We still honor that past, as you can see in the list of sources that we proclaim inform our living tradition, including among them “Jewish and Christian teachings which call us to respond to God’s love by loving our neighbors as ourselves.” The ethic of love set out in those scriptures remains a strong grounding for our spiritual life, but we don’t necessarily buy into what the Christian church has made of it over the years.
Christmas itself can be problematic. Scholars have observed that many of the stories surrounding the holiday, from its timing at the end of the year, to the traveling Magi and Herod’s campaign of infanticide, have little foundation in truth beyond serving as political expediency for one group or another.
That said though, there is also something beautifully true about the Christmas story. The Unitarian religious educator Sofia Lyon Fahs touched on it when she wrote, “Each night a child is born is a holy night.”

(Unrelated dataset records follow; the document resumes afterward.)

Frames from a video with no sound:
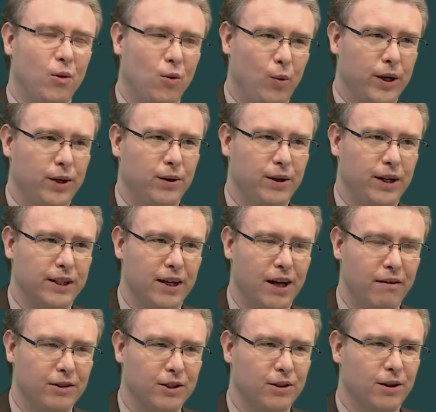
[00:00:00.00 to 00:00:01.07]
we do need to
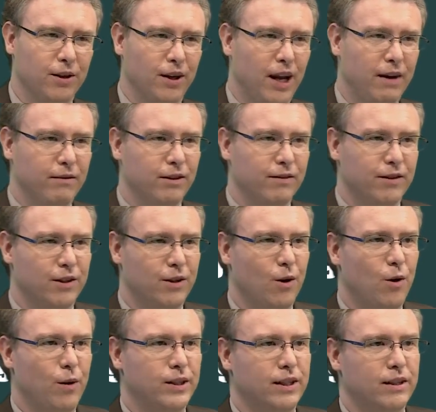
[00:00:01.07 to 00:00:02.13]
have a certain level of
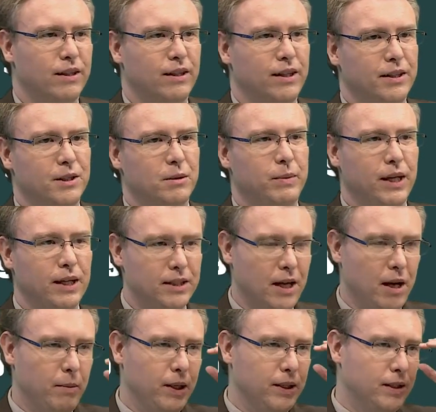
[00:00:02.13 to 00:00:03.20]
authority that needs to be
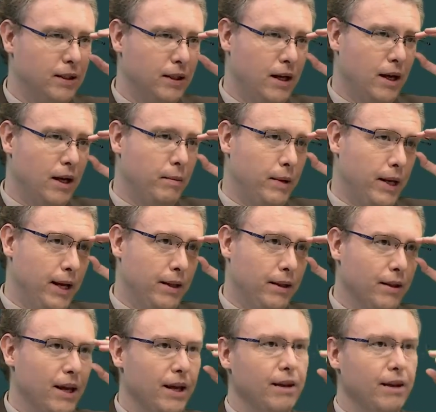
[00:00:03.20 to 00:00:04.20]
established um, in,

The Christmas story reminds us that each human life holds within it the potential for beautiful and amazing things. Each person is born fully worthy, fully whole, and new birth is cause for celebration. The rough manger, surrounded by curious visitors humble and great, over which joyous parents certainly hear hosannas of some sort, is a lovely image representing the kind of hope we all seek at the darkest moment of the year.
Christmas Eve is one of my favorite moments in our worship year. Our early service at 4 p.m. is full of story-telling, music, and fun with players of all ages in full costume. Our later service, beginning at 8:30 p.m. with a half-hour of wonderful music from our choir, moves on at 9 p.m. with a quieter, more meditative vibe. Gathered together with the midwinter dark and cold outside, we are given to reflect on the blessings of our lives, not least the community surrounding us that we continually create and sustain.

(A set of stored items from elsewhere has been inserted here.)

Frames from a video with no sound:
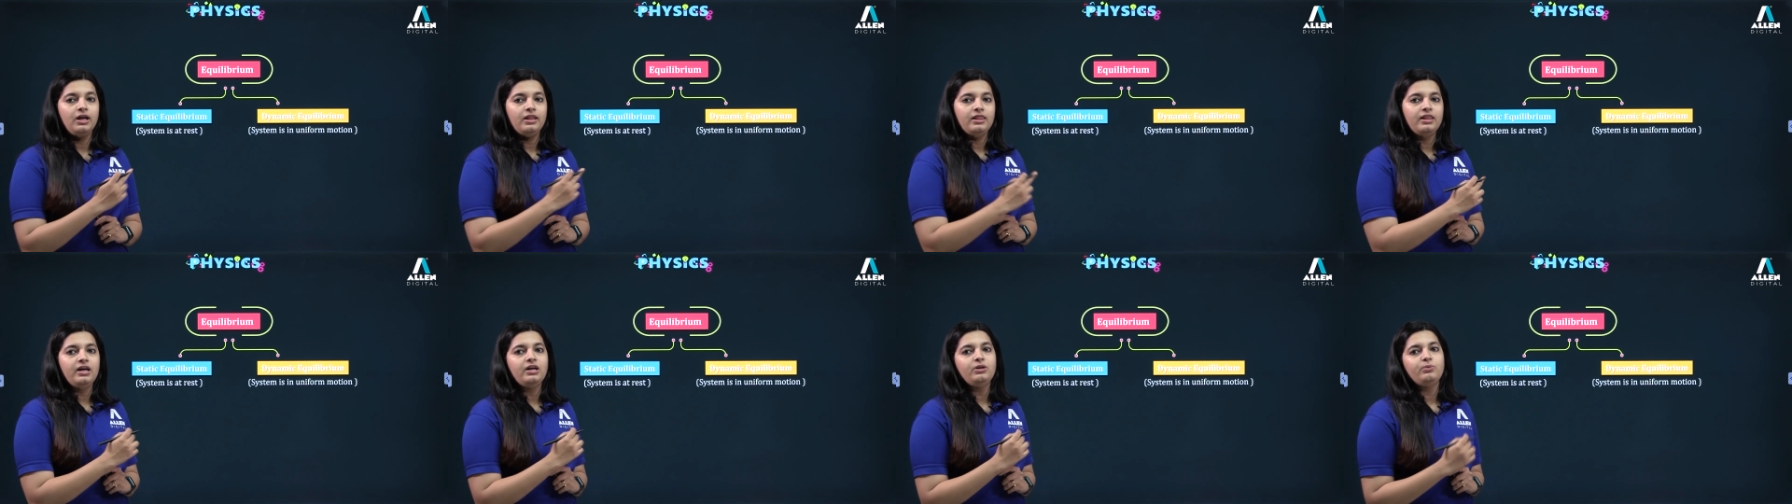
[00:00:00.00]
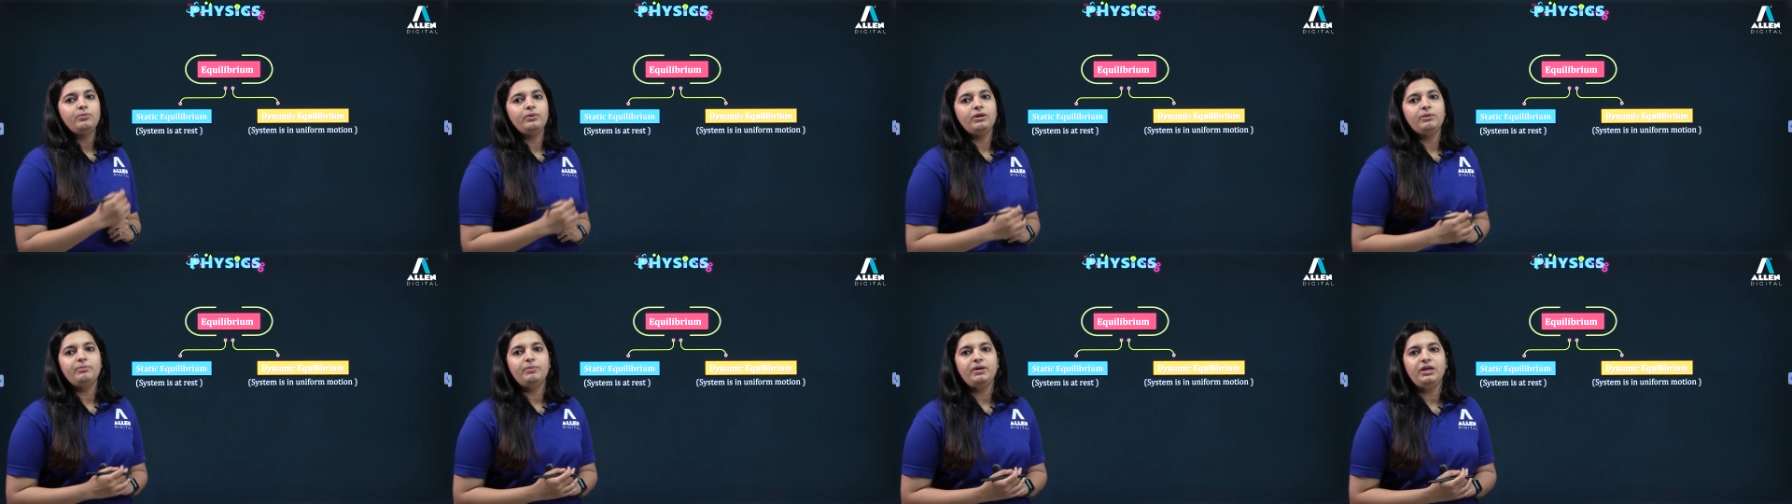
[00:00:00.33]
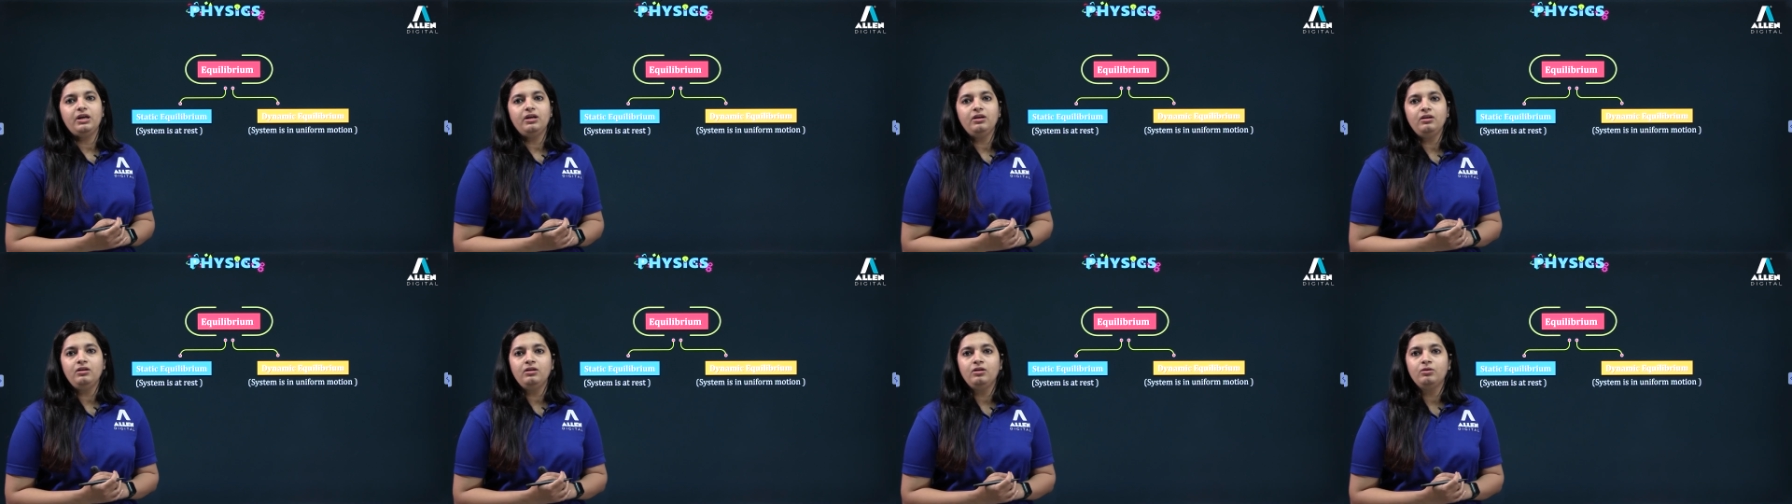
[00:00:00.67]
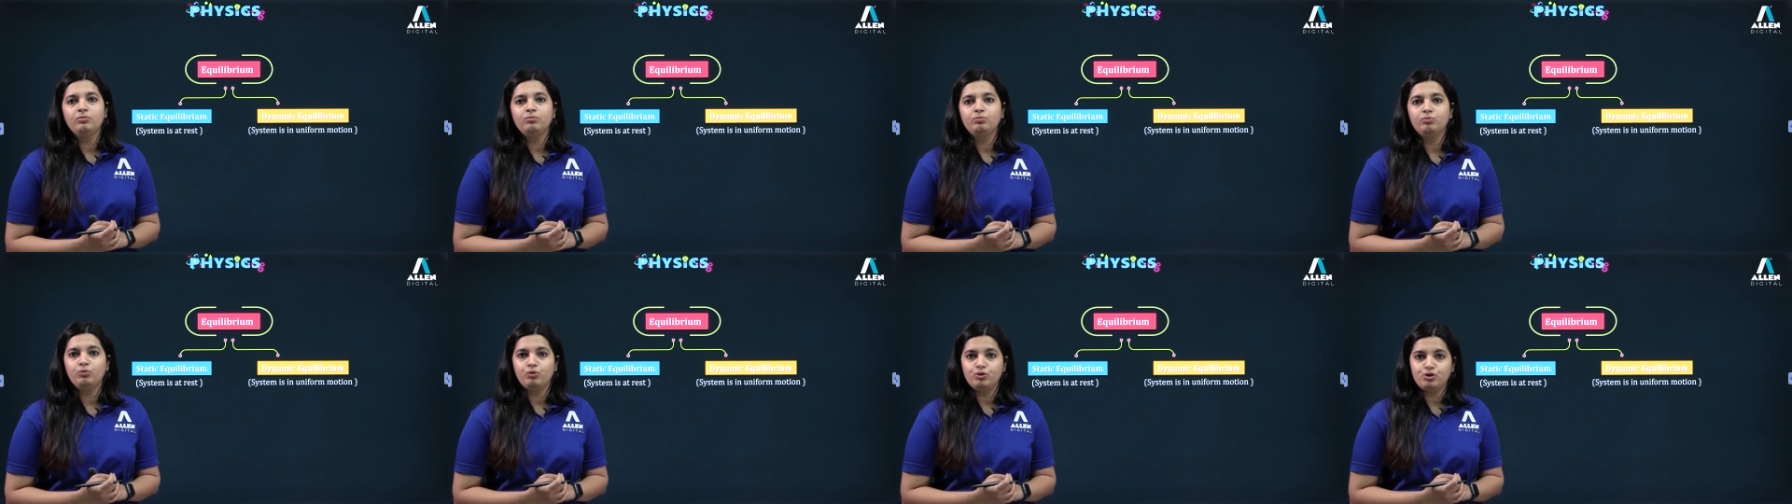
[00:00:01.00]
that will be in
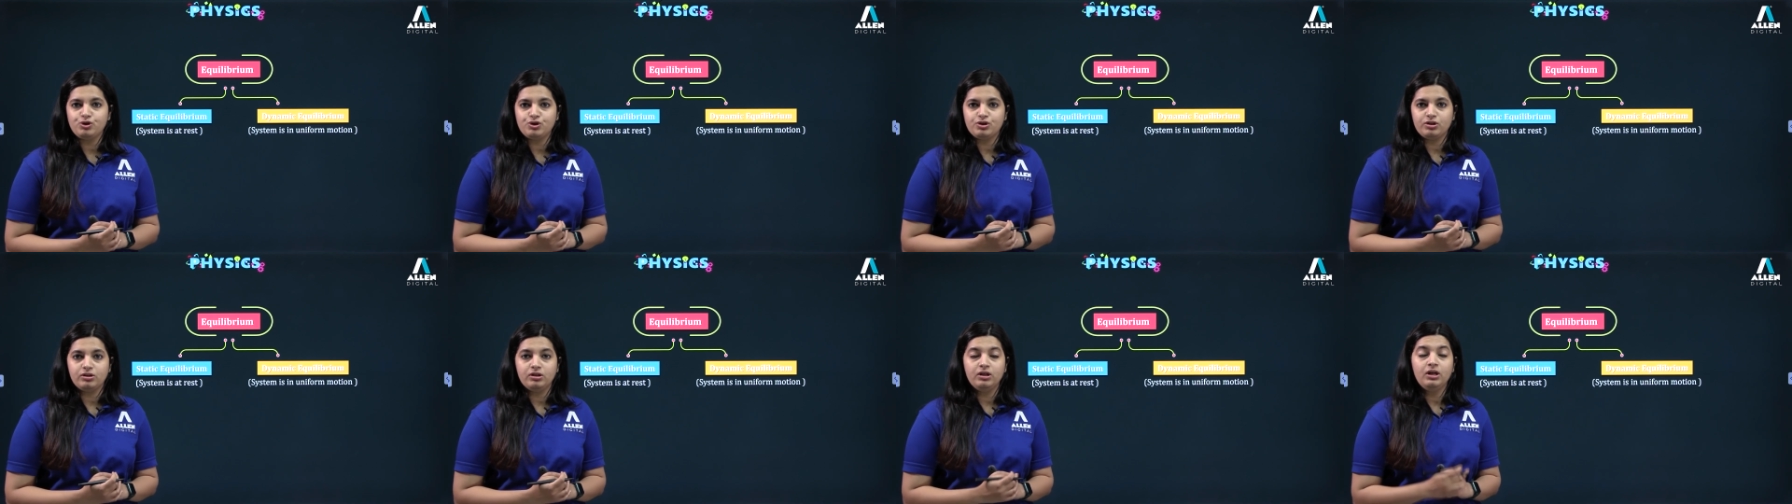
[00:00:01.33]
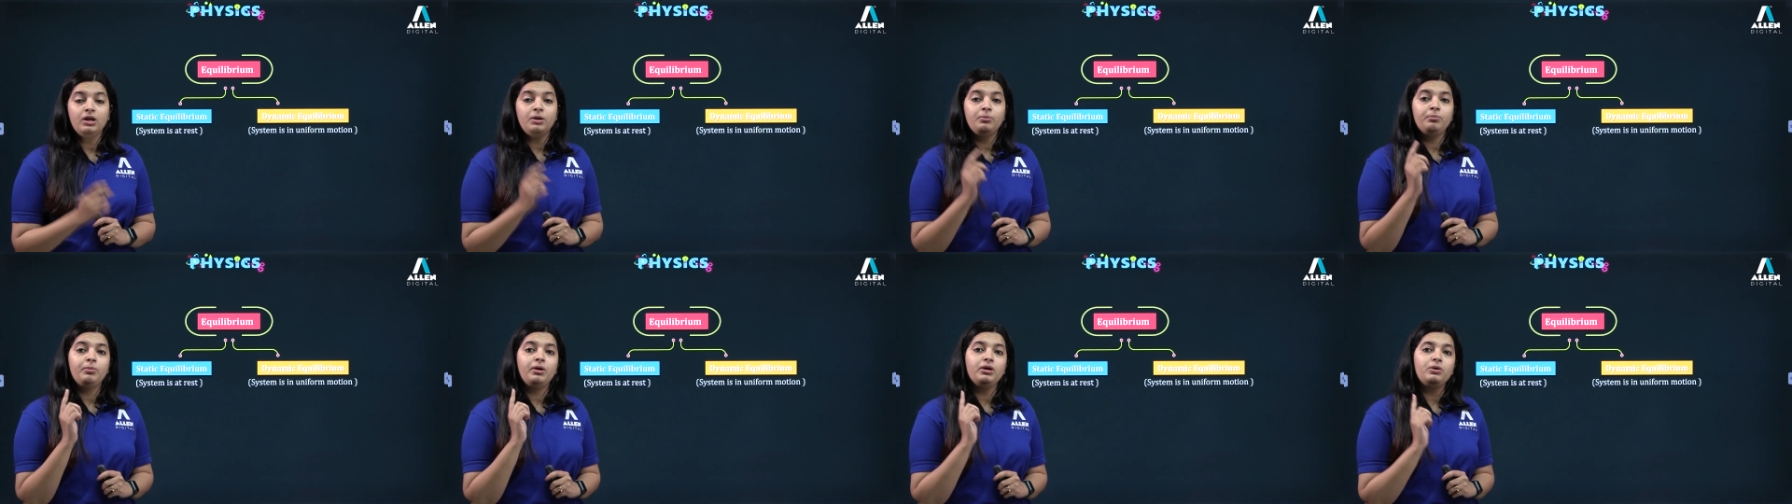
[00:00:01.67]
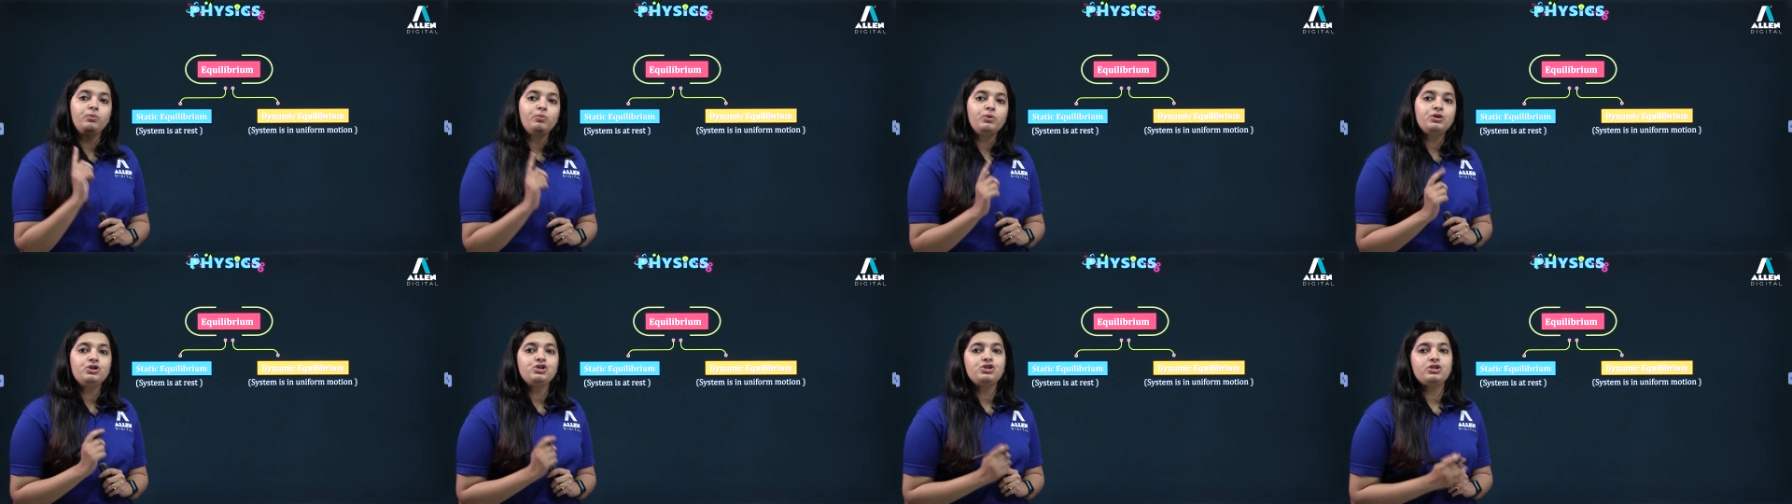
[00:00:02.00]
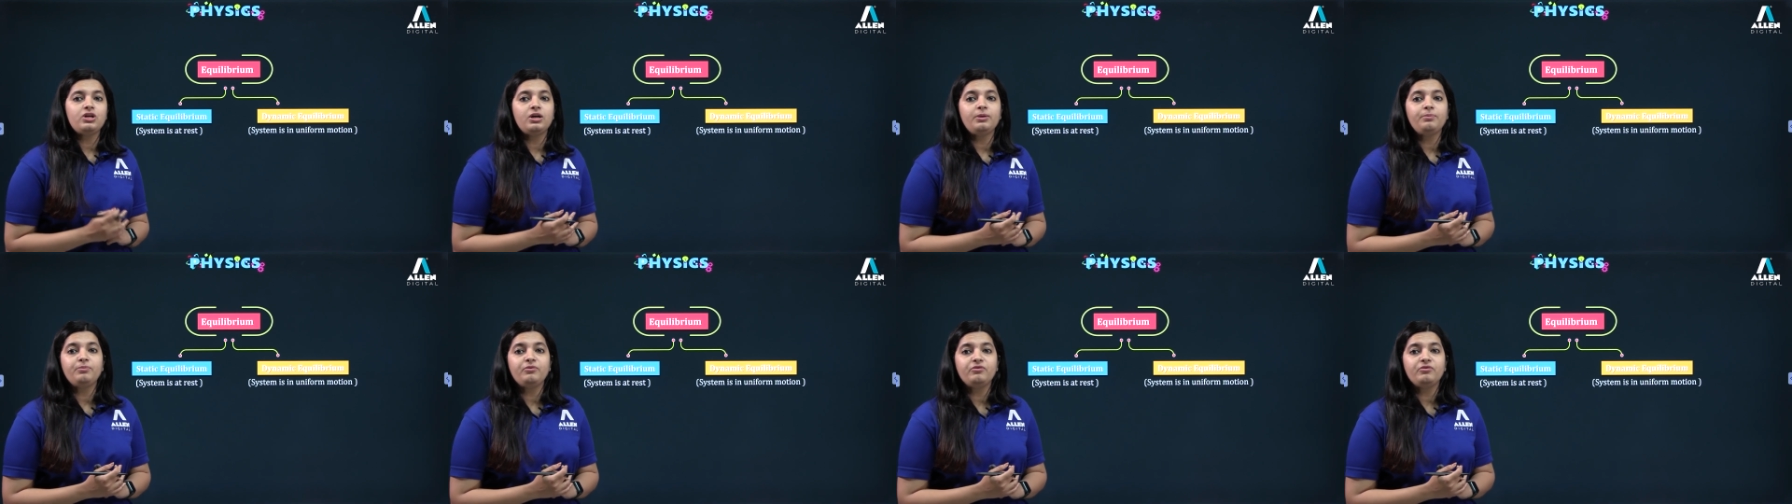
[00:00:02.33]
motion. But which type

Of all that I will leave behind when I retire next June, I think that our Christmas Eve services are among those things that I will miss most. They have always served for me as a kind of hinge in the year, a moment when I feel most acutely how precious and precarious our brief lives are. But it is also a moment filled with deep gratitude for those I love and love me, for this congregation, for all the forces of hope and renewal that persist among us whatever the adversity.